Transcribe each entry in full, and leave the images out.

____ EXERCISE DATA

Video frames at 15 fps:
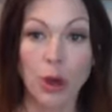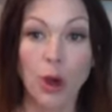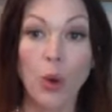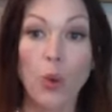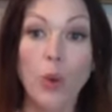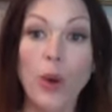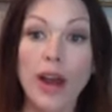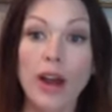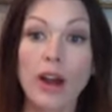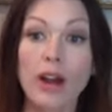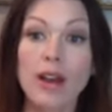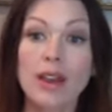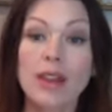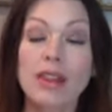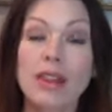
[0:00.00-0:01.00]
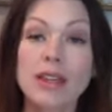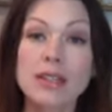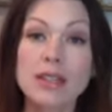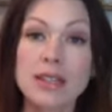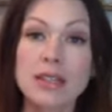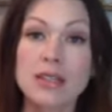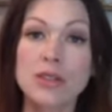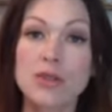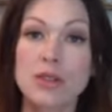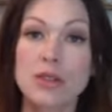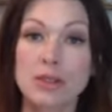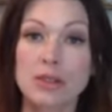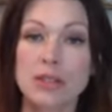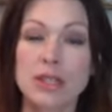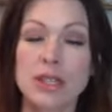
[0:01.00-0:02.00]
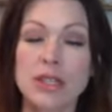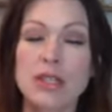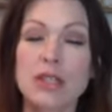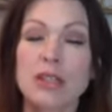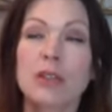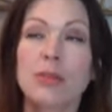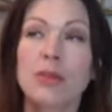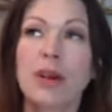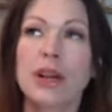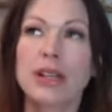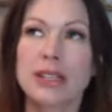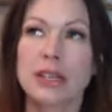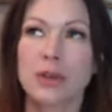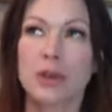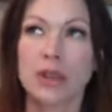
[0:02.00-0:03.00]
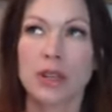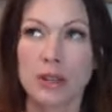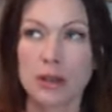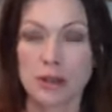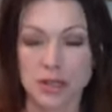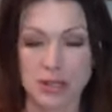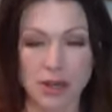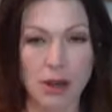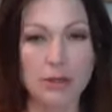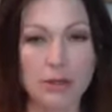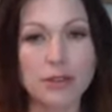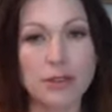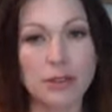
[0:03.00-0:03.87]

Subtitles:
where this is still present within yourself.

________

▶ [RESULT FOR THIS TASK]:
Video frames at 15 fps:
[0:00.00-0:01.00]
[0:01.00-0:02.00]
[0:02.00-0:03.00]
[0:03.00-0:03.87]

Subtitles:
where this is still present within yourself.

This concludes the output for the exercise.